A terror plot can be hatched without leaving a whisper in cyberspace. Messages can be set up to self destruct within a second, while end-to-end encryption combined with the use of a Virtual Private Network which scatters IP addresses around the globe ensures that the user cannot be traced and the communications cannot be decoded. 

So confident is Telegram that its messaging cannot be decrypted, in 2014 it began offering a $US300,000 reward  for anyone who could do so.

The company was founded by Russian brothers Nikolai and Pavel Durov, who based themselves in Berlin after falling out with Vladimir Putin.

When asked if he was losing sleep knowing terrorists were using his platform, Pavel Durov is reported to have said: “The right for privacy is more important than our fear of bad things happening, like terrorism.” 

The Telegram app was made even more appealing by the introduction of “channels”, which means anyone can broadcast anything they like to their chosen audience without revealing the identity or location of themselves or their followers.

Back in the day, despite all the Australian government talk of making it more difficult to access Islamic State’s online propaganda, it took only seconds to find the Islamic State Telegram channel English Nashir, under a banner displaying the Islamic State flag and logo and with the words: Come Forth to Your State! 

If you do not have a Telegram account already interested parties were prompted to join.

There were also numerous links to online propaganda, from IS linked Twitter accounts to the latest copy of their expensively produced high quality magazine Dabiq.

Once connected through Telegram, what people are watching, reading or listening to or who they are communicating with immediately becomes immune from eyes of the authorities.

Technology expert and CEO of consulting firm Eye on the Future Morris Miselowski said there was no solution to the problem posed for security companies.

“There is a dichotomy,” he said. “Consumers are screaming out for programs which can’t be hacked into, but we get disappointed when they can’t be hacked into. We want the technology. we just don’t want the bad guys to use it. We go around in circles.

“Humans will communicate, and we are increasingly doing it in digital spaces. We can’t yell at Telegram and Facebook, we might as well be yelling at humans for using it.

“Telegram is in the middle of the road which has been quite long and will be much longer.”

Critics call apps such as Telegram the command and control centres of terrorists, while British Prime Minister David Cameron attempted to push legislation through parliament blocking companies including Apple and Google from using encryption technology so sophisticated not even they can decode it.

But many others warn that yet more privacy threatening legislation is not the way to go.

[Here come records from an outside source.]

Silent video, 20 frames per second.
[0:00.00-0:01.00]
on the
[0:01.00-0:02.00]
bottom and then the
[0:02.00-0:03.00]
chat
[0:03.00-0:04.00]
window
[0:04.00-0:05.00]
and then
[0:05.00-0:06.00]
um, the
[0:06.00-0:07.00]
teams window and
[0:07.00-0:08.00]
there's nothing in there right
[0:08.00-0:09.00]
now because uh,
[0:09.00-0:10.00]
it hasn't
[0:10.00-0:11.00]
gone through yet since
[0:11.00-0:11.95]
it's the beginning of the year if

Laurie Patton, head of the peak body Internet Australia, said that while they supported efforts to counter criminal activities, especially terrorism, knee-jerk reactions such as the Data Retention Act pushed through parliament by Tony Abbott were doomed to failure. “We believe that informed public debate should proceed any legislative changes that could adversely affect the essential open and trustworthy basis on which the Internet has been developed,” he said.

Ross Schulman, Senior Counsel for the Open Technology Institute in the US, told The New Daily that when it came to encryption the the genie was already out of the bottle. there is not much that can be done to stop the use of encryption, precisely because so much of these products are either open source, or produced by companies not within the jurisdiction of our various governments. Legal mandates are bad policy for privacy, commercial, and cyber security reasons, and are often times simply unenforceable.

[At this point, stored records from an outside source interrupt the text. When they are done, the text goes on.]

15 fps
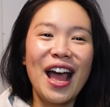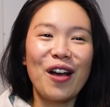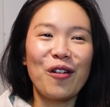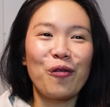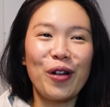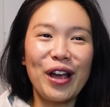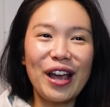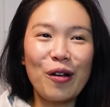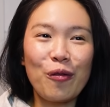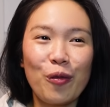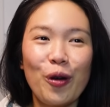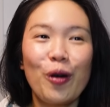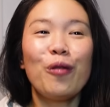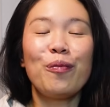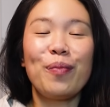We
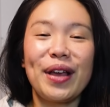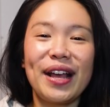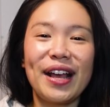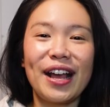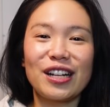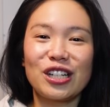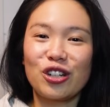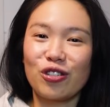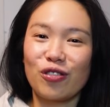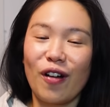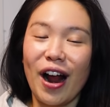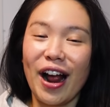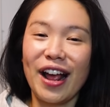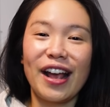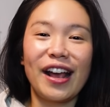will be
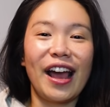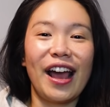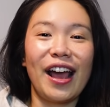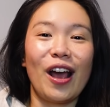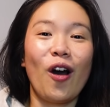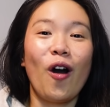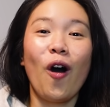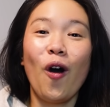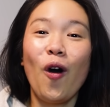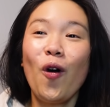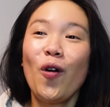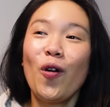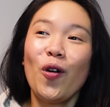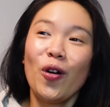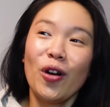trying a
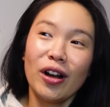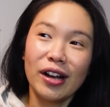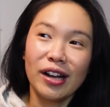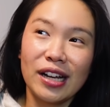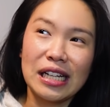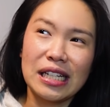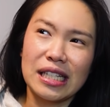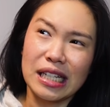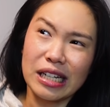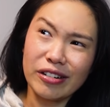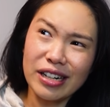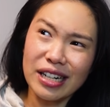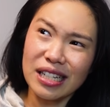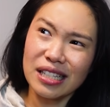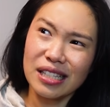whole
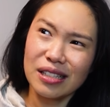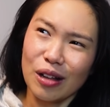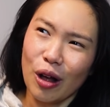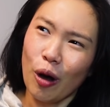series,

“The rise in these types of apps can be put down to two forces: First is advances in technology and usability that make these sorts of tools more and more available and easier and easier to use. Second is a growing awareness among the public that our lives today are digital and lived largely online and on our phones. They are our digital homes, and people are seeking to protect these devices in the same way we all seek to protect our physical homes.”


This piece was originally written in 2015 for The New Daily by editor of A Sense of Place Magazine John Stapleton and has been updated.